EXERCISE PROMPT
Your answer must be an exact copy of the data below, minus any pictures.

Saved entries
==================================================

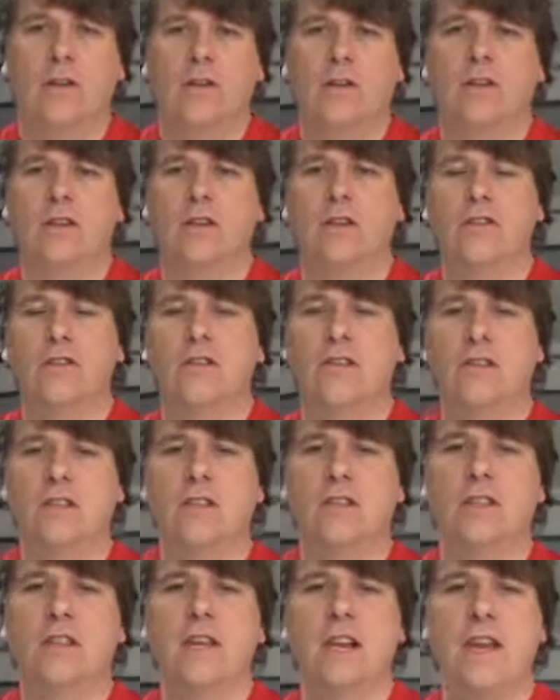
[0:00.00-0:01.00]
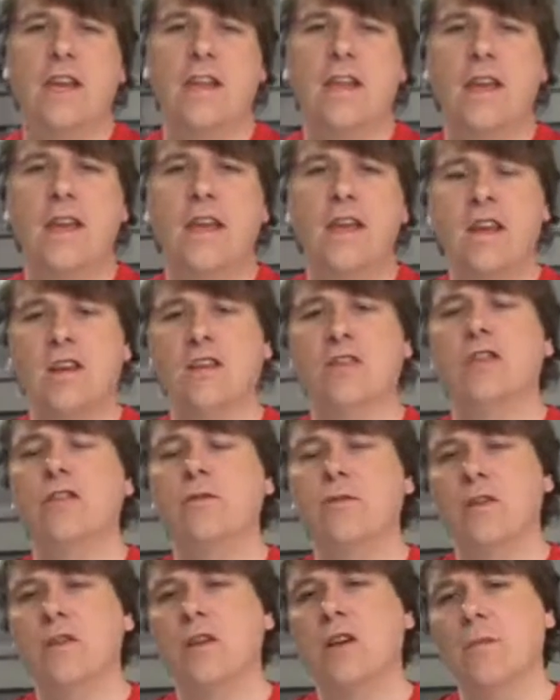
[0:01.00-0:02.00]
So as you can see, the
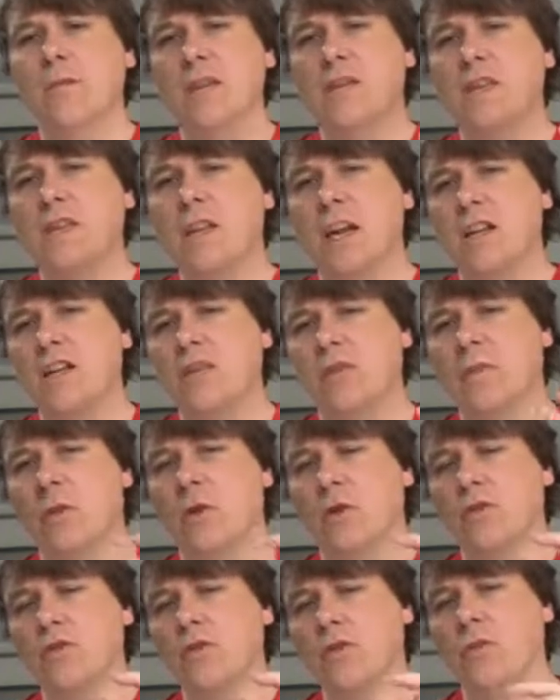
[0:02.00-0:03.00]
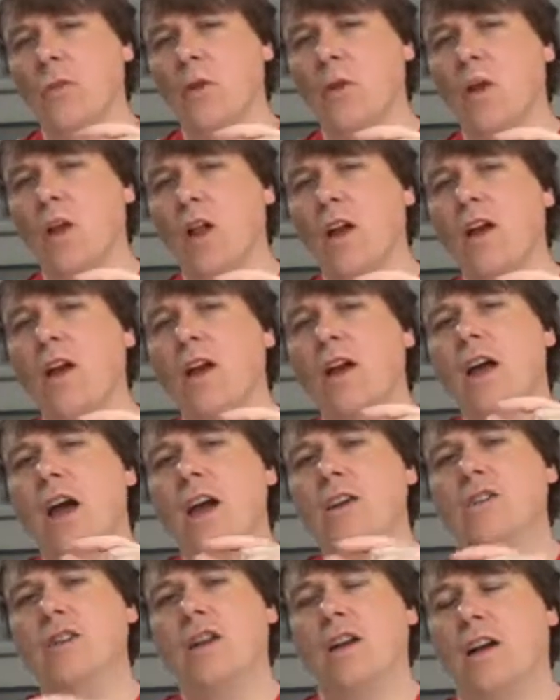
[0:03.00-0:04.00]
consumer surplus is getting smaller and smaller
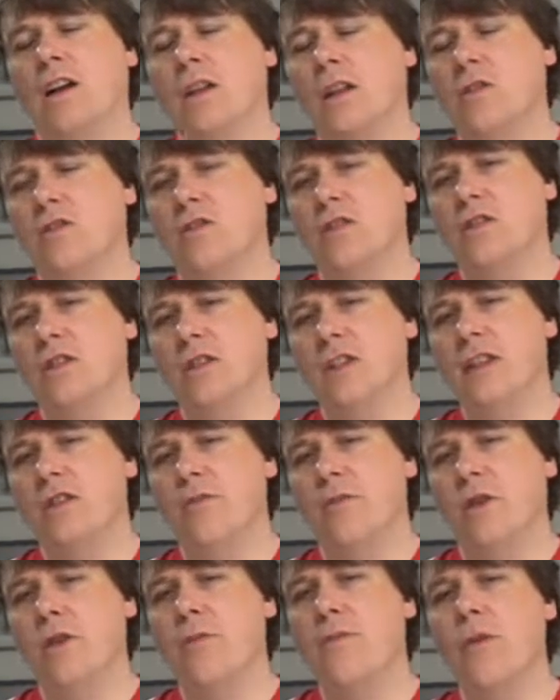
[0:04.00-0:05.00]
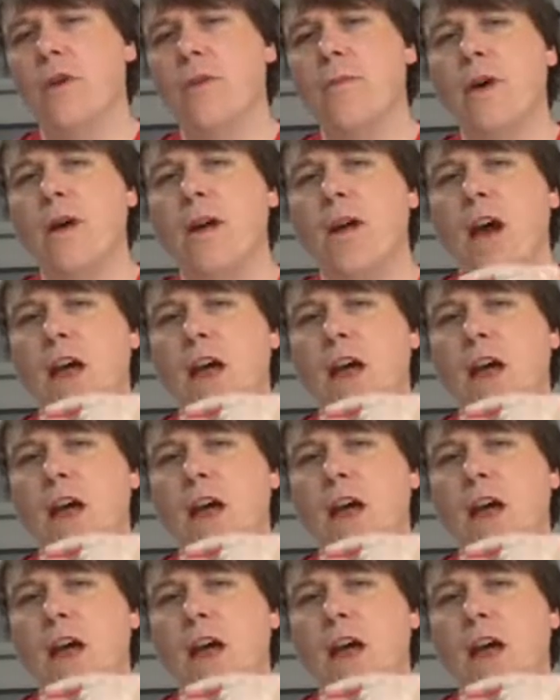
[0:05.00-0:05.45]
as you get closer to the equilibrium.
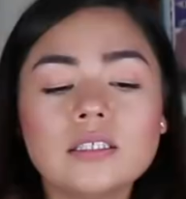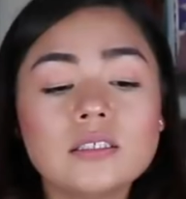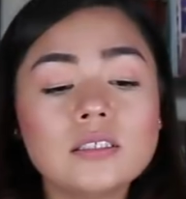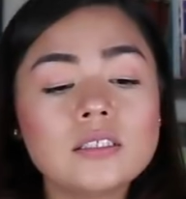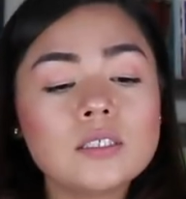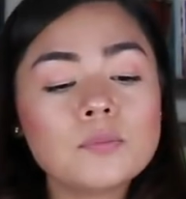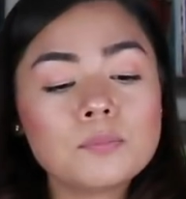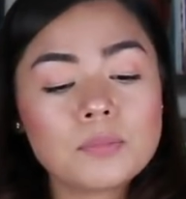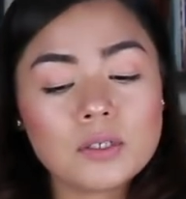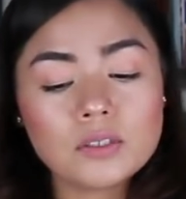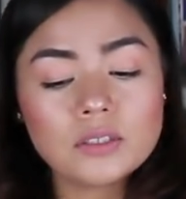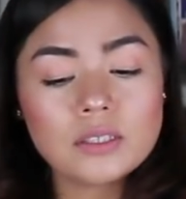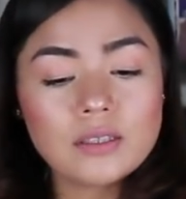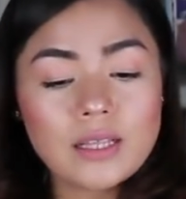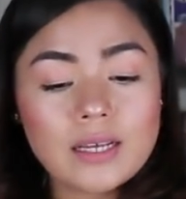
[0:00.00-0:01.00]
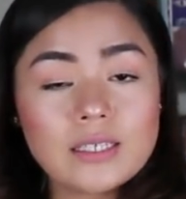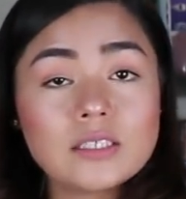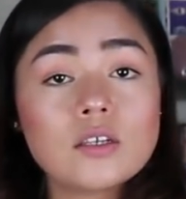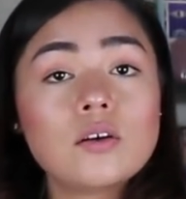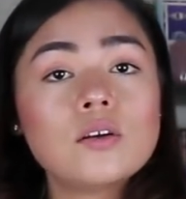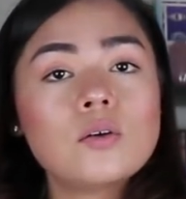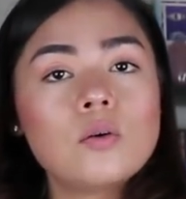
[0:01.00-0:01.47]
this is a person that is
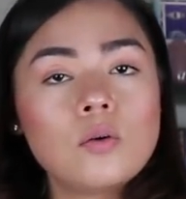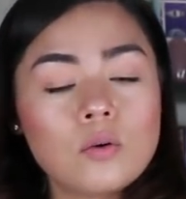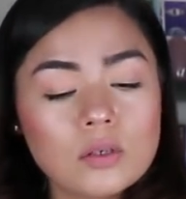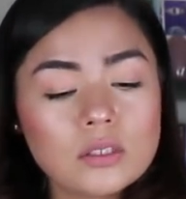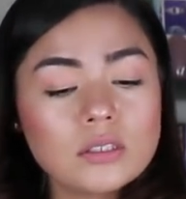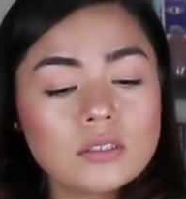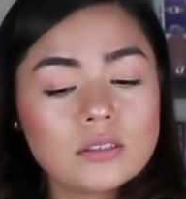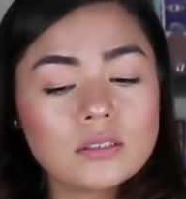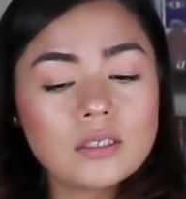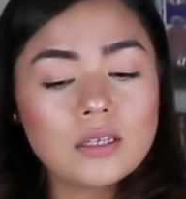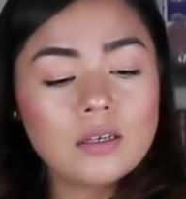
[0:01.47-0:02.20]
on a horse,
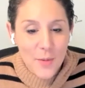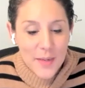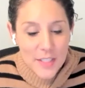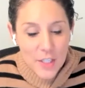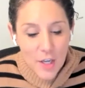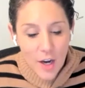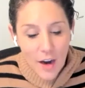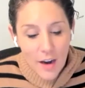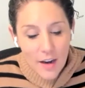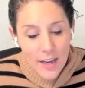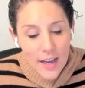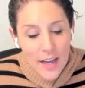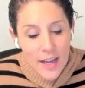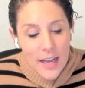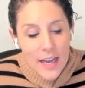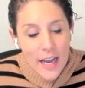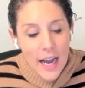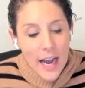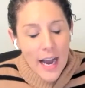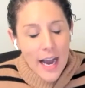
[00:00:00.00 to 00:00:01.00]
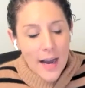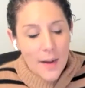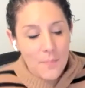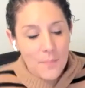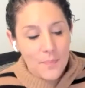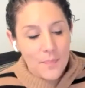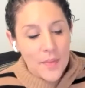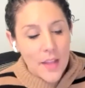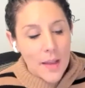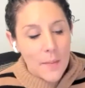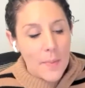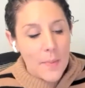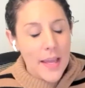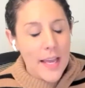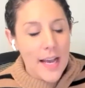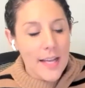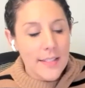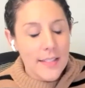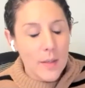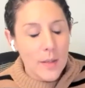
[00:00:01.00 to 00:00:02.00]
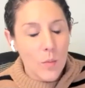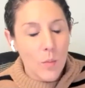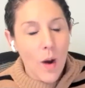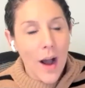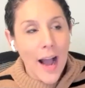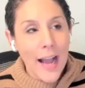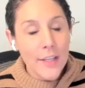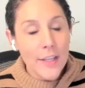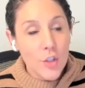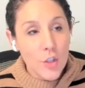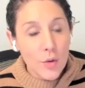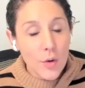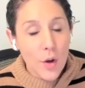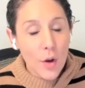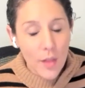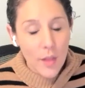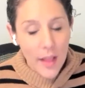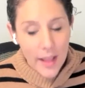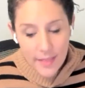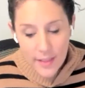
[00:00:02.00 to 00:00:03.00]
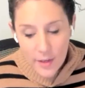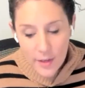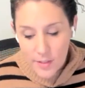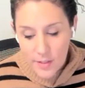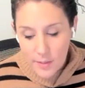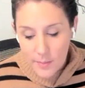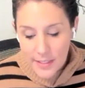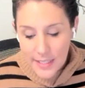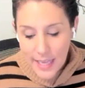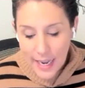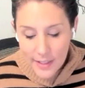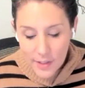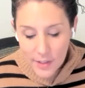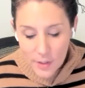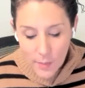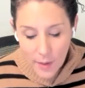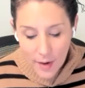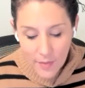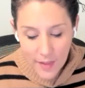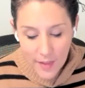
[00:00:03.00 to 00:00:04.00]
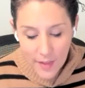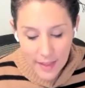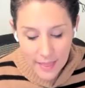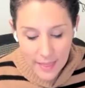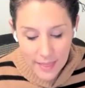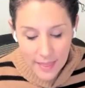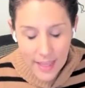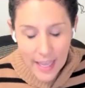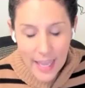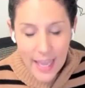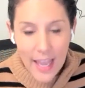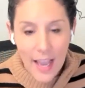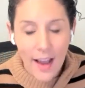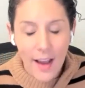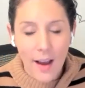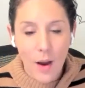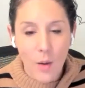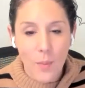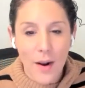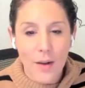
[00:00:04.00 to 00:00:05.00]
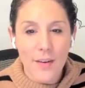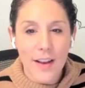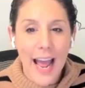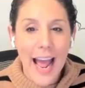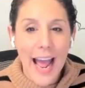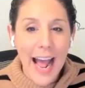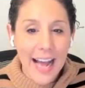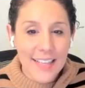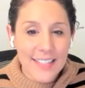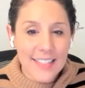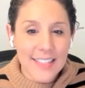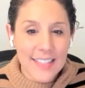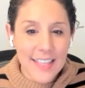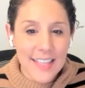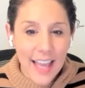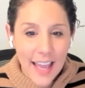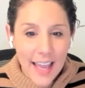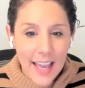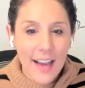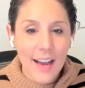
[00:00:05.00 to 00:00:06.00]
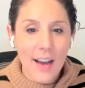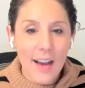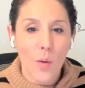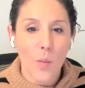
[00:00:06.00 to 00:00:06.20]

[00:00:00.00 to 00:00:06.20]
we talk, um, because I do know like there's some science around like the uh, around asking,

==================================================

WRITTEN RESPONSE
[0:00.00-0:01.00]
[0:01.00-0:02.00]
So as you can see, the
[0:02.00-0:03.00]
[0:03.00-0:04.00]
consumer surplus is getting smaller and smaller
[0:04.00-0:05.00]
[0:05.00-0:05.45]
as you get closer to the equilibrium.
[0:00.00-0:01.00]
[0:01.00-0:01.47]
this is a person that is
[0:01.47-0:02.20]
on a horse,
[00:00:00.00 to 00:00:01.00]
[00:00:01.00 to 00:00:02.00]
[00:00:02.00 to 00:00:03.00]
[00:00:03.00 to 00:00:04.00]
[00:00:04.00 to 00:00:05.00]
[00:00:05.00 to 00:00:06.00]
[00:00:06.00 to 00:00:06.20]

[00:00:00.00 to 00:00:06.20]
we talk, um, because I do know like there's some science around like the uh, around asking,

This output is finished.